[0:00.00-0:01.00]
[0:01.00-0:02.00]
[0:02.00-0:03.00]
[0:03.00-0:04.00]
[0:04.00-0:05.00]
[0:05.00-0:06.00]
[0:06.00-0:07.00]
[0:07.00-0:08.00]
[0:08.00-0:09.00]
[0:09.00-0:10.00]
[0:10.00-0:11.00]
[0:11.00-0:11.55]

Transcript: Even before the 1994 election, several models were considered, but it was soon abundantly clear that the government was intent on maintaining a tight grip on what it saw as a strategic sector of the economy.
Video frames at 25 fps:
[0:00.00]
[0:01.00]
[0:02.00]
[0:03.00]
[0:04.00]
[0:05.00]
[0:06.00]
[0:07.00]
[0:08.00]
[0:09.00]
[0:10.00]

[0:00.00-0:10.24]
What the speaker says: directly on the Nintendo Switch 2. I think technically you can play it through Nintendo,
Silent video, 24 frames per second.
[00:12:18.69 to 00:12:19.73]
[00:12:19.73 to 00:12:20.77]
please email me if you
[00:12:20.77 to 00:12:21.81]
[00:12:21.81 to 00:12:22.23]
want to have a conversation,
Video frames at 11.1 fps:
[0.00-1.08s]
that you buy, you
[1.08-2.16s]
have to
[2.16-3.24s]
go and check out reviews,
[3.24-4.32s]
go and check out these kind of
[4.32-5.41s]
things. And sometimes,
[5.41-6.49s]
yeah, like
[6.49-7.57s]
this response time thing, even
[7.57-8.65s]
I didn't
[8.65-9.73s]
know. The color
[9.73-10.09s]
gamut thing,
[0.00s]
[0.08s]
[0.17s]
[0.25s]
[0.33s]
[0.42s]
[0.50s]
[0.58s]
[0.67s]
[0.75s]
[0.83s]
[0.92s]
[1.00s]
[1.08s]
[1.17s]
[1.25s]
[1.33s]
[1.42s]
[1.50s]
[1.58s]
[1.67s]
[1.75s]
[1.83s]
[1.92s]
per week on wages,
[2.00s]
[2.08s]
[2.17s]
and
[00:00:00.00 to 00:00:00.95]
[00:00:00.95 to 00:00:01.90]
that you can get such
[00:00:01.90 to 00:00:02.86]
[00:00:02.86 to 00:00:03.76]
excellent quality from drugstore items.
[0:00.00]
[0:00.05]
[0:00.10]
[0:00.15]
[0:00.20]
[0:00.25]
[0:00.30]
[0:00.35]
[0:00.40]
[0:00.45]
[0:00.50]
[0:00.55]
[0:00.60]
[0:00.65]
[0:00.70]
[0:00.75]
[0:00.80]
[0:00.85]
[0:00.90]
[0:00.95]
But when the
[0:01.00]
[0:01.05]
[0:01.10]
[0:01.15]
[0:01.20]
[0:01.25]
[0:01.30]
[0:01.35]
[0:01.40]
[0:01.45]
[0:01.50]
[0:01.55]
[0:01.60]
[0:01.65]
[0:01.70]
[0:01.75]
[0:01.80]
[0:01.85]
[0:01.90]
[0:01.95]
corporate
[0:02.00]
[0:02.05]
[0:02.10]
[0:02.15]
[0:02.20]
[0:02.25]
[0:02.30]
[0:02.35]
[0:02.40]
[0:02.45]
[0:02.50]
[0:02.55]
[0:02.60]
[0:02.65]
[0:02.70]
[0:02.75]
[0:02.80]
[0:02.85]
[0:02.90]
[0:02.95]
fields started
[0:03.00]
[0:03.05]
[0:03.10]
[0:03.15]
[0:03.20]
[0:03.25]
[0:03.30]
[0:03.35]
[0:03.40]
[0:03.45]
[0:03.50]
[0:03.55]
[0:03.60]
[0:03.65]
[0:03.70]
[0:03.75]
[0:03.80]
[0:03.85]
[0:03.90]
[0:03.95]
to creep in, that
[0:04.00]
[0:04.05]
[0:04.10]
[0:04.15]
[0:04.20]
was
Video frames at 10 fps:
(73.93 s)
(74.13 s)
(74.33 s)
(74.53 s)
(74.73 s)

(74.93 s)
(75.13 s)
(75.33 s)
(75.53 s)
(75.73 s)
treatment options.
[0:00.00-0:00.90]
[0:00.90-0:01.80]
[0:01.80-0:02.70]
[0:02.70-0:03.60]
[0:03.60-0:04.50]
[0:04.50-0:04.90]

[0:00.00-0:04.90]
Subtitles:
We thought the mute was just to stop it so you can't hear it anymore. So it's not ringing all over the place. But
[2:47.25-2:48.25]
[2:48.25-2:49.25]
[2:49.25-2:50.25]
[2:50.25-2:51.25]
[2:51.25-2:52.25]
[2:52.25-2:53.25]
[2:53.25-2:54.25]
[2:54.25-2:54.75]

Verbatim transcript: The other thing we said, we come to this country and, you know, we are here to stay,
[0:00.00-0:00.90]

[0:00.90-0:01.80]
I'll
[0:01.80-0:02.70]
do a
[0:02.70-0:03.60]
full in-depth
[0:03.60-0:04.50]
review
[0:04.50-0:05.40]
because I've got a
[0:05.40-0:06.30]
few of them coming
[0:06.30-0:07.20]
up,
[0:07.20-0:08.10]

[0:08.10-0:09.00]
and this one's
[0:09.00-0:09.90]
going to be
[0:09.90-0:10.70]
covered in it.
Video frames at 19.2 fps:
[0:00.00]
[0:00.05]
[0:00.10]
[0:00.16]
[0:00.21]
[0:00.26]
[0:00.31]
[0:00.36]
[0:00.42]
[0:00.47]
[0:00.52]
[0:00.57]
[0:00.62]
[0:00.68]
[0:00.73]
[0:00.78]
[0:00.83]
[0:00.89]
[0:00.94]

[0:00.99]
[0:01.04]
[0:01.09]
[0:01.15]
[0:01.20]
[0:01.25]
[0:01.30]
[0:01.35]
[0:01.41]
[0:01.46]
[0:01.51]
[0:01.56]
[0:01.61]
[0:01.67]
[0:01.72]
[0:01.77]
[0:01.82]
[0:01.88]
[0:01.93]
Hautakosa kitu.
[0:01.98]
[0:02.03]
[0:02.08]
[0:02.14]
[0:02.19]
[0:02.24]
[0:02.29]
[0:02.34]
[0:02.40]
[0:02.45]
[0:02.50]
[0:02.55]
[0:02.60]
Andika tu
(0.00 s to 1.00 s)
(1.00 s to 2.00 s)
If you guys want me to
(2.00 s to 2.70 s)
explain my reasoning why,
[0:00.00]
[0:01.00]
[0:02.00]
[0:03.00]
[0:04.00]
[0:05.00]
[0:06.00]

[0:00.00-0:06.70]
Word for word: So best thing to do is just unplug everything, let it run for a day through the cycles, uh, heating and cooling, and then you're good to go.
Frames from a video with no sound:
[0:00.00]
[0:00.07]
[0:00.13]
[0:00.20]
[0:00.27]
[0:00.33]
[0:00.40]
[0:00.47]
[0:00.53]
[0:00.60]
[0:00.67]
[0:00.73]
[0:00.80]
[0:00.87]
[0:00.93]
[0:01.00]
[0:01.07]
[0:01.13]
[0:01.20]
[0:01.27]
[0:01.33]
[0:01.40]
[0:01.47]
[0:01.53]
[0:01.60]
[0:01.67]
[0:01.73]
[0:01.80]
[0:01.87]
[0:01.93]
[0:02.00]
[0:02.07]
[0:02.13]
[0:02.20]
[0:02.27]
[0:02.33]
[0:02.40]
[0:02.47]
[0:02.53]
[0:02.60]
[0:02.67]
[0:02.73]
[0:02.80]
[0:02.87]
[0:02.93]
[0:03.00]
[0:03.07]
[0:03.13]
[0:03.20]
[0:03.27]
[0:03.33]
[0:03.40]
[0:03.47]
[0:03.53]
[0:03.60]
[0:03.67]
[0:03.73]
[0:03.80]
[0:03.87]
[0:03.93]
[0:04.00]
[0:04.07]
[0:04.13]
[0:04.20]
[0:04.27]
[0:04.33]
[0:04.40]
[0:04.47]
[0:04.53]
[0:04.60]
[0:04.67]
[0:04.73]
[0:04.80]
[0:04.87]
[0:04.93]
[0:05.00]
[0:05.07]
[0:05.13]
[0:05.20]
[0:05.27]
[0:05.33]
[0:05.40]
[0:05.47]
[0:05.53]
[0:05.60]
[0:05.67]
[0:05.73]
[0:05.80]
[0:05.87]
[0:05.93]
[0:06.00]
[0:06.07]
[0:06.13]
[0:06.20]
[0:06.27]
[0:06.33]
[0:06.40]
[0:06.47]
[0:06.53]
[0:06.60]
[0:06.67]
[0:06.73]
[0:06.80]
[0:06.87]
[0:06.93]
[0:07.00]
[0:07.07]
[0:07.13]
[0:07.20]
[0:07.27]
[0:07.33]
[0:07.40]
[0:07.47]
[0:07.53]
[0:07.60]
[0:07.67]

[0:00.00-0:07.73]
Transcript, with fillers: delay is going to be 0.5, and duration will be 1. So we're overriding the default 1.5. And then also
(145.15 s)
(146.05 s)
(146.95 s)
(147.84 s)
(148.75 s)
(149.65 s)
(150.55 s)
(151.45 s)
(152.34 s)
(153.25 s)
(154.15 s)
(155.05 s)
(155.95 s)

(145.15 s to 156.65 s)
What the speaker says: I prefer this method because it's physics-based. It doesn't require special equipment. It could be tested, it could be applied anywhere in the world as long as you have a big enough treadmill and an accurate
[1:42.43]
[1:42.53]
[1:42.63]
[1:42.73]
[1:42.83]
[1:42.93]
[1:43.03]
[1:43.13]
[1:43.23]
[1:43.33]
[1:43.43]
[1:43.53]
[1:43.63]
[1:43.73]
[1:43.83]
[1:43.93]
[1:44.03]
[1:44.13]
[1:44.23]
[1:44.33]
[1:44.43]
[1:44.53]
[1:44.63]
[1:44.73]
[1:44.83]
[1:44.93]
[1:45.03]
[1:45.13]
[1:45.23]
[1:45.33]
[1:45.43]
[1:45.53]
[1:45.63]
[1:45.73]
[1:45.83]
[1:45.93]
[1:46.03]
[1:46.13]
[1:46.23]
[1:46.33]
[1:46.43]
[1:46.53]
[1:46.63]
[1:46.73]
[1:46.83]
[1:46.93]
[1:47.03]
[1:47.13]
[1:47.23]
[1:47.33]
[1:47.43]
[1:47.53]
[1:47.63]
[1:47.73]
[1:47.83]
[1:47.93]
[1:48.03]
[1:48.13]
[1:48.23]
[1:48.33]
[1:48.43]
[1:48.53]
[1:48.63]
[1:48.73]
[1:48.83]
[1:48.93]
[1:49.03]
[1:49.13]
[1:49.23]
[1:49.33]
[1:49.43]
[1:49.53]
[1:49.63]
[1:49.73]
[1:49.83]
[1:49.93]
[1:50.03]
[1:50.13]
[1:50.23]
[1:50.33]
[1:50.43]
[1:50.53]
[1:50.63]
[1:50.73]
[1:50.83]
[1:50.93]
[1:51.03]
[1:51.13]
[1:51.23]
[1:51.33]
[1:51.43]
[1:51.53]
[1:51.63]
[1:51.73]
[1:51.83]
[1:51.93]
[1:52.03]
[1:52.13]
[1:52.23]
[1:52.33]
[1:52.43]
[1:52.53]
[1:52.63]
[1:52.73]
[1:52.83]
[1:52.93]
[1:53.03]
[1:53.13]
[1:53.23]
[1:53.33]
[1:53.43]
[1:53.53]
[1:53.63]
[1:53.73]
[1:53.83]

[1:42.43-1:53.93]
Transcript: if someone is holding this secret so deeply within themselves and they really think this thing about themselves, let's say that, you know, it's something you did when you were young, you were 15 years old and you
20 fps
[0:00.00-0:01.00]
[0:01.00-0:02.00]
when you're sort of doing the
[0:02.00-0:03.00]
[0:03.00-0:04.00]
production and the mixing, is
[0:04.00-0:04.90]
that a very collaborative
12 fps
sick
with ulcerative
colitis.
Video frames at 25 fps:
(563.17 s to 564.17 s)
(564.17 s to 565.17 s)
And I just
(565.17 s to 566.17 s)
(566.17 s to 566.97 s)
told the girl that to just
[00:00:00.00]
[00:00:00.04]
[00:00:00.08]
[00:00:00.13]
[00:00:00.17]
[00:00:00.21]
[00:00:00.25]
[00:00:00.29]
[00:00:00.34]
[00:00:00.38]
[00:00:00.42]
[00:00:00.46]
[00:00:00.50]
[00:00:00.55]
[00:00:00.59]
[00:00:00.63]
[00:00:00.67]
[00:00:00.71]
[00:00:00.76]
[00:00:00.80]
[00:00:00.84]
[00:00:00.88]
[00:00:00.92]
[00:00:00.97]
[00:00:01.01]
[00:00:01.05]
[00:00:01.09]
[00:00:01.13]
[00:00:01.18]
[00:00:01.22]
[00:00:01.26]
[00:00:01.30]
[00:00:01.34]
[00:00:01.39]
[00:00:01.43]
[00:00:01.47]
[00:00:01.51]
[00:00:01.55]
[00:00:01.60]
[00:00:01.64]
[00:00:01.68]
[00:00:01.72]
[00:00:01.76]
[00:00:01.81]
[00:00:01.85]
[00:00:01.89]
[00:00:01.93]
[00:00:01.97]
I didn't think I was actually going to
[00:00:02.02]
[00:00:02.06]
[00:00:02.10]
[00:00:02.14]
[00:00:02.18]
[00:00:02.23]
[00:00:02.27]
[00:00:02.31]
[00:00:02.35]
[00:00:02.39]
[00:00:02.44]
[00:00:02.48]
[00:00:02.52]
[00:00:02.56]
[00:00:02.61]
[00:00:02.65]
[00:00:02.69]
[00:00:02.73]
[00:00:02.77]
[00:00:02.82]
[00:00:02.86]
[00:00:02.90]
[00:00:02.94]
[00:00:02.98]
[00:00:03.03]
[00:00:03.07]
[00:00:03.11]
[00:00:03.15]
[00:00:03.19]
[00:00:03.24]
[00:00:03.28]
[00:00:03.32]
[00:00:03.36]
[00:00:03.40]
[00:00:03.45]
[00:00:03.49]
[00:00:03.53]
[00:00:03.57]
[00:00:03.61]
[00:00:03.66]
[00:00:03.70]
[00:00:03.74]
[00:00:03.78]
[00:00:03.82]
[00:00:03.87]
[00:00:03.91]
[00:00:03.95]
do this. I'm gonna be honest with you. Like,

• [Work instructions]: For this exercise, gather every line of the data that contains the word "says".

• [Answer section]:
What the speaker says: directly on the Nintendo Switch 2. I think technically you can play it through Nintendo,
What the speaker says: I prefer this method because it's physics-based. It doesn't require special equipment. It could be tested, it could be applied anywhere in the world as long as you have a big enough treadmill and an accurate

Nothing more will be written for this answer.